## [Collection entries]
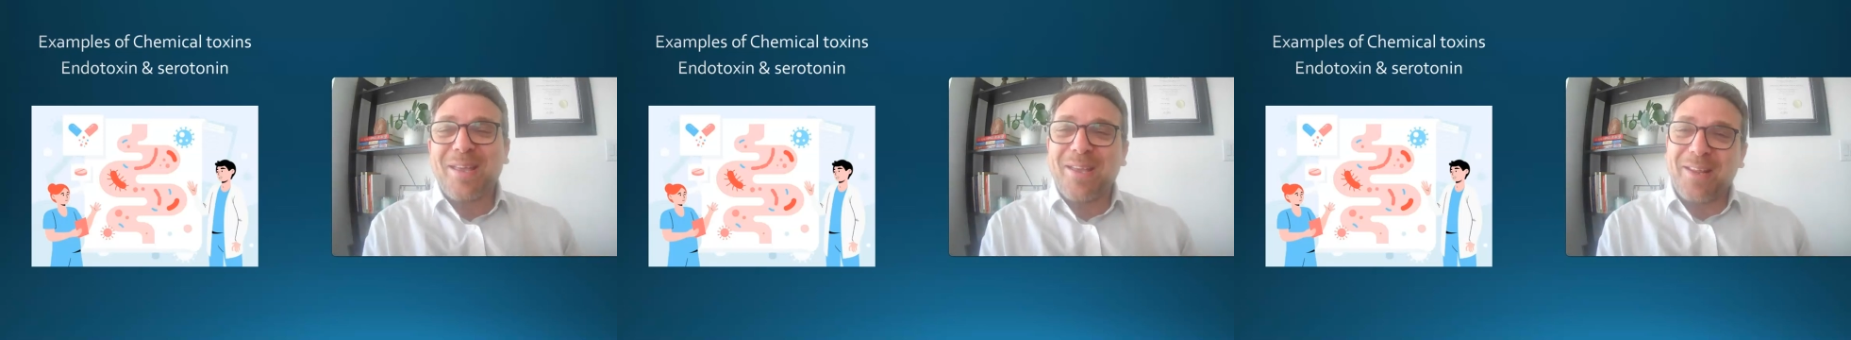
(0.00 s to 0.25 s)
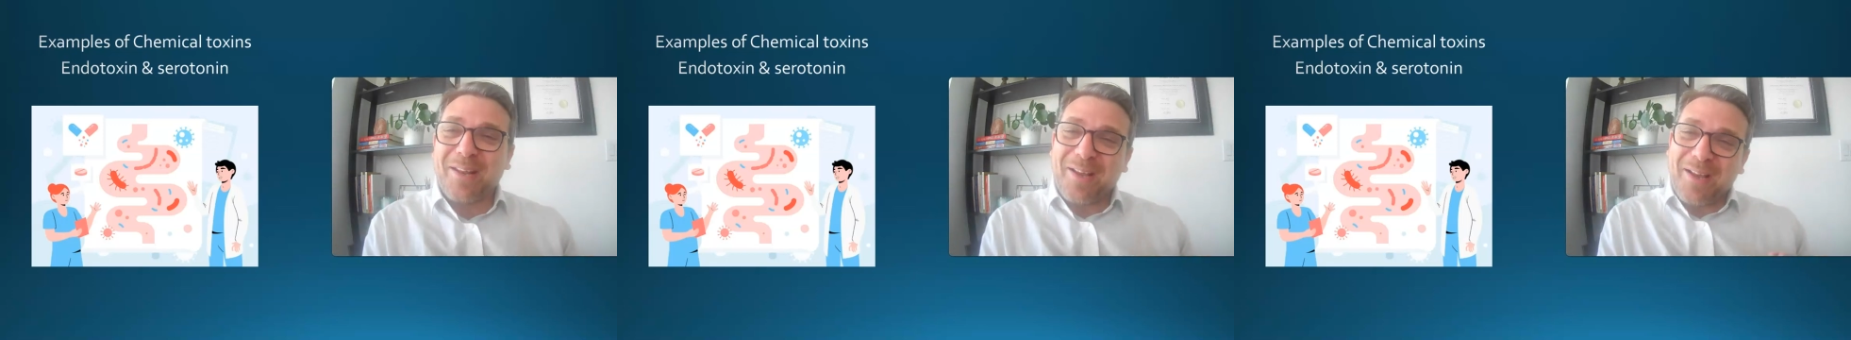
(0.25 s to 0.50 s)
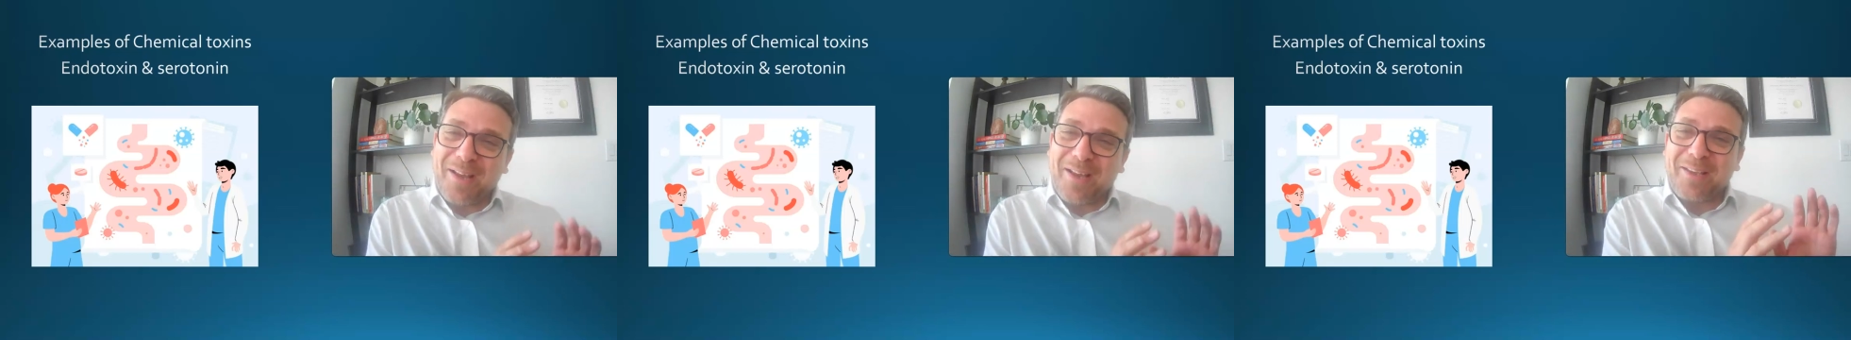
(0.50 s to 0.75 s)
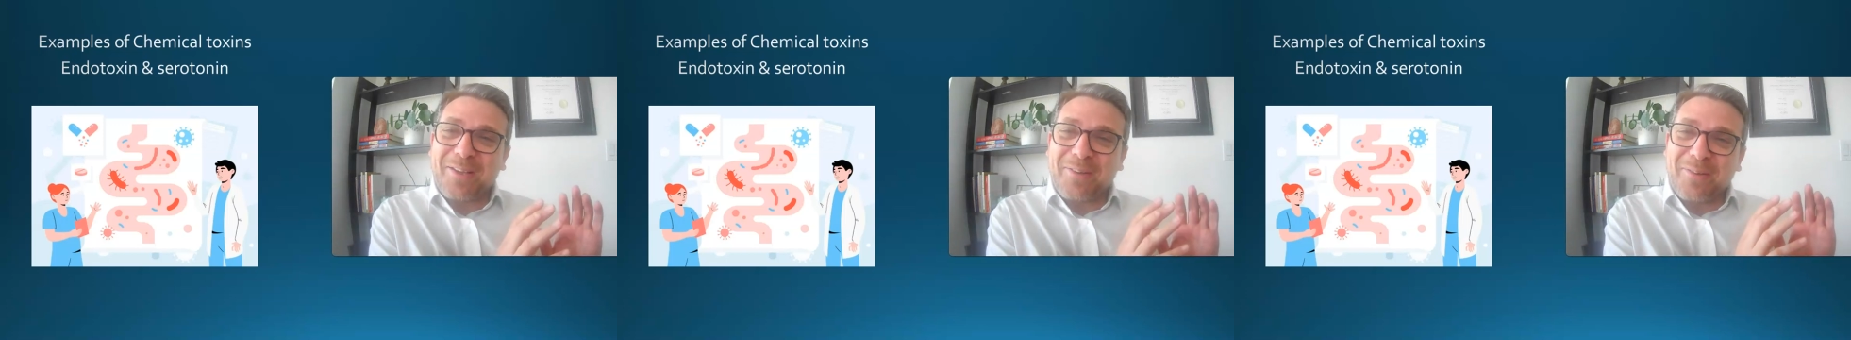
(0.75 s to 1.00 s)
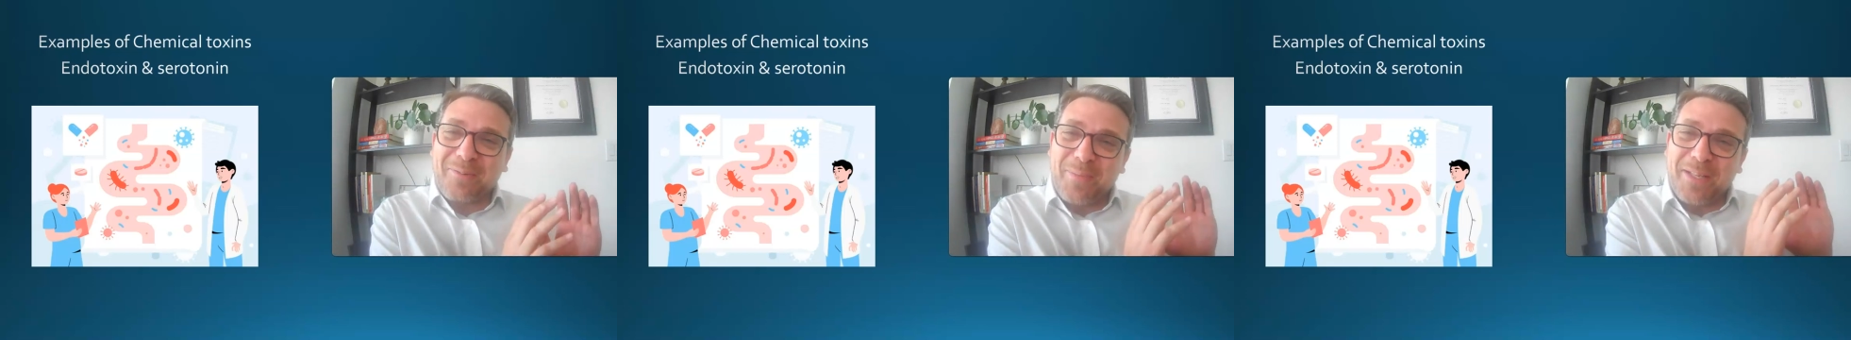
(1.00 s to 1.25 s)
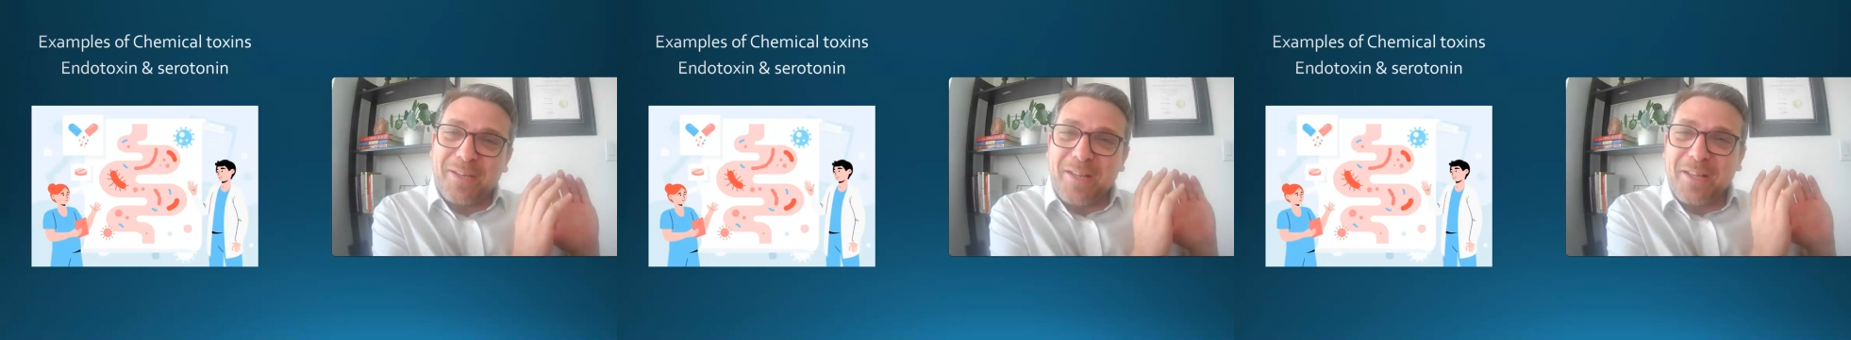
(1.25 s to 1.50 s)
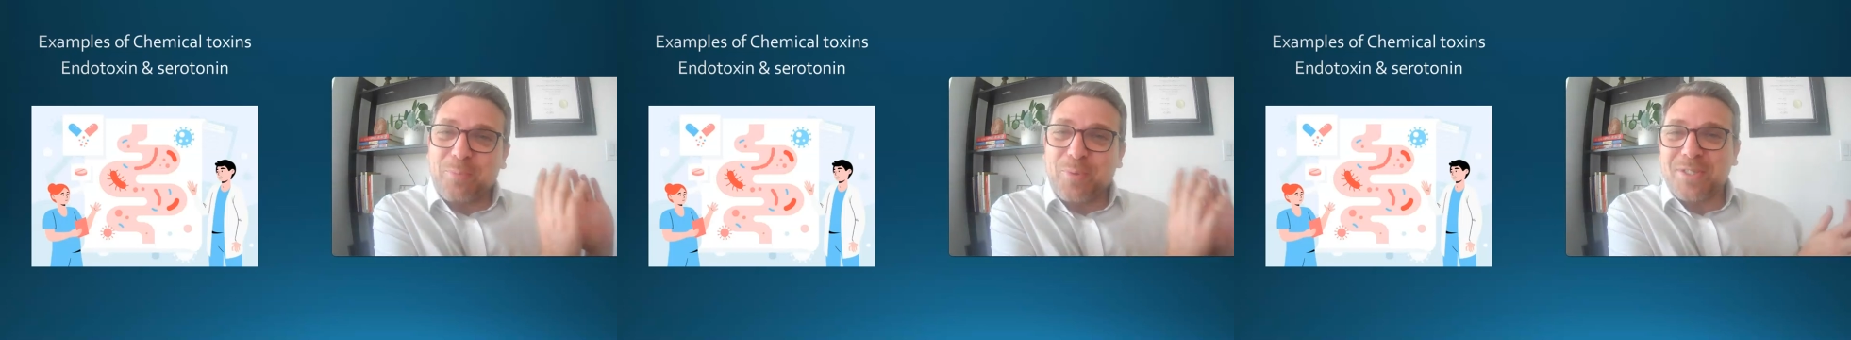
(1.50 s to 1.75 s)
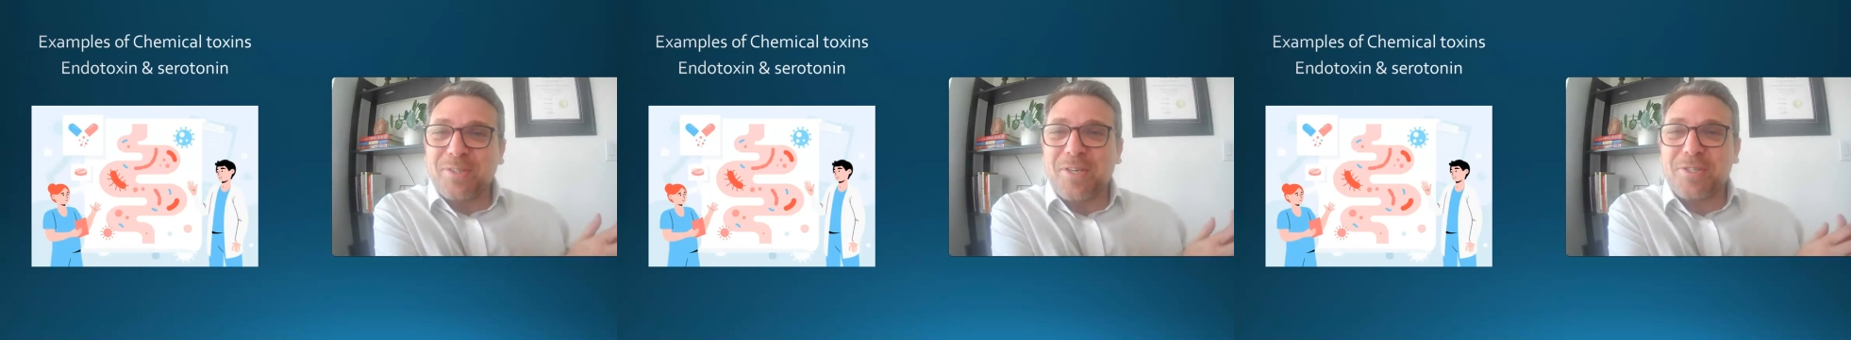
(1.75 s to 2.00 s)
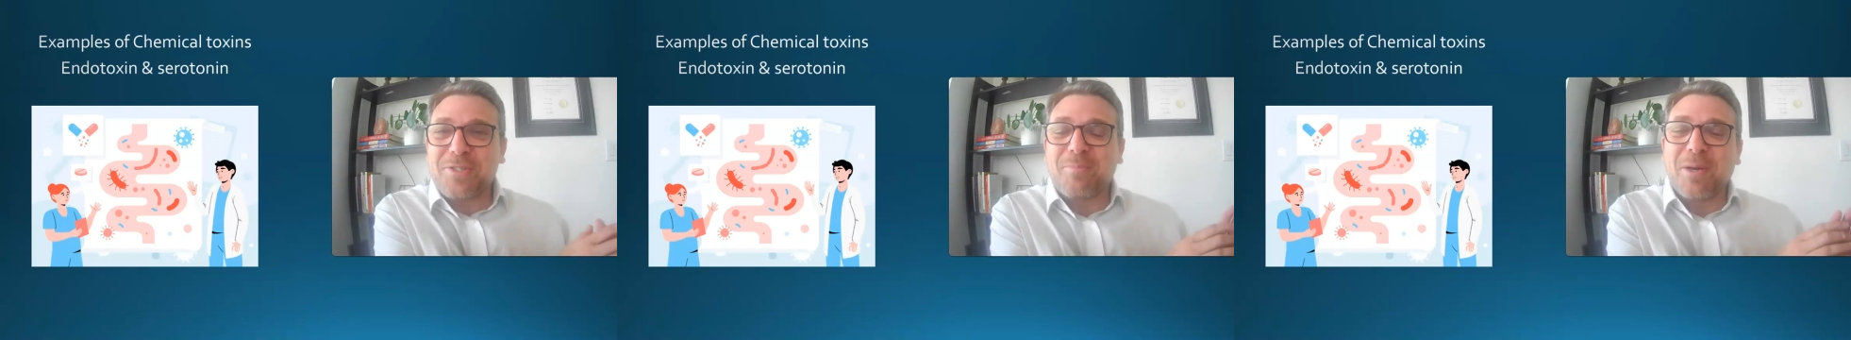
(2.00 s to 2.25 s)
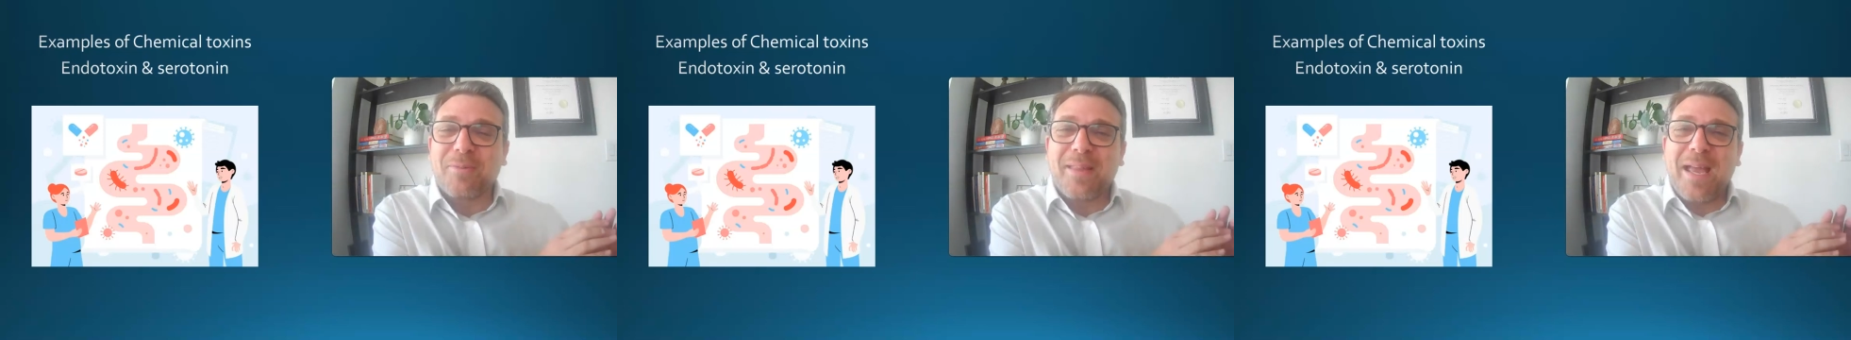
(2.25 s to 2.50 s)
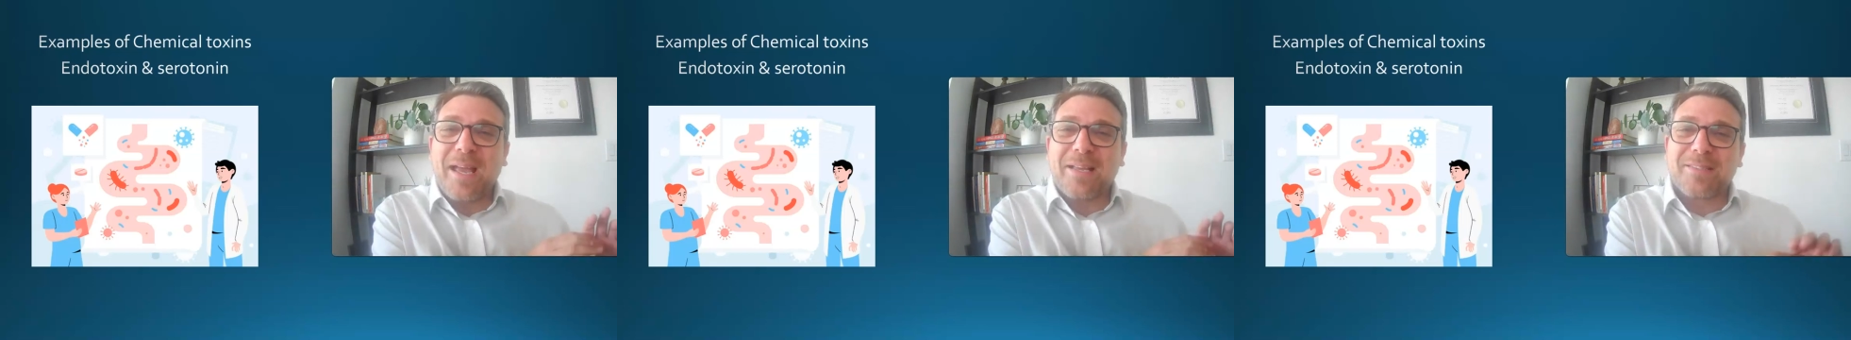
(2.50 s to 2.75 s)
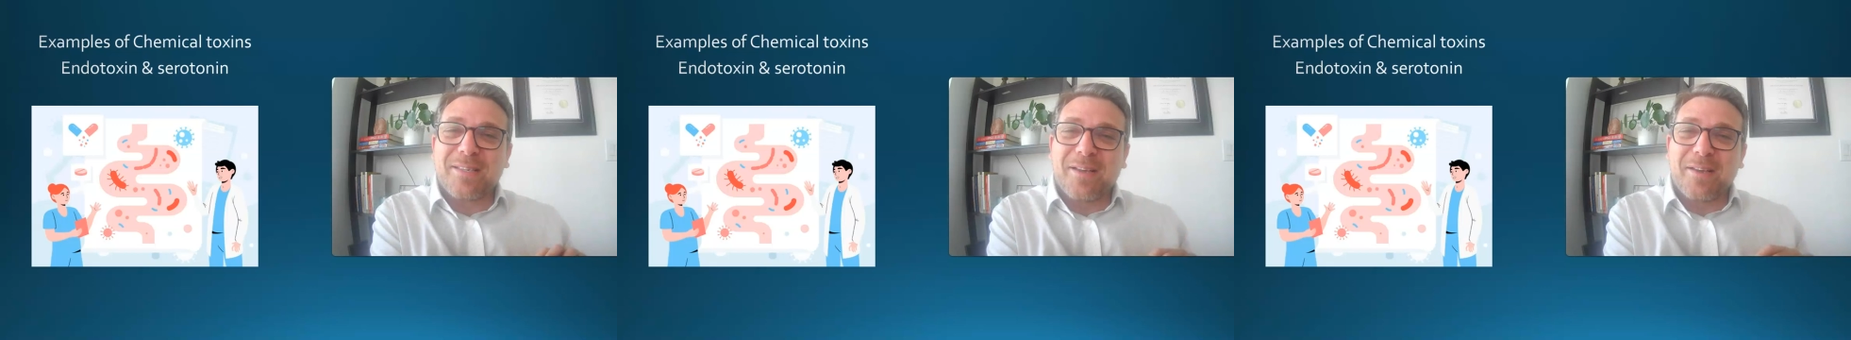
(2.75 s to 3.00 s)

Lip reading: And I made another presentation about that,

## [Your assignment]
Repeat, exactly and only, the lines from the one containing "(1.25 s to 1.50 s)" through the final line of the data, both ends included, leaving out any picture.

## [Output of the task]
(1.25 s to 1.50 s)
(1.50 s to 1.75 s)
(1.75 s to 2.00 s)
(2.00 s to 2.25 s)
(2.25 s to 2.50 s)
(2.50 s to 2.75 s)
(2.75 s to 3.00 s)

Lip reading: And I made another presentation about that,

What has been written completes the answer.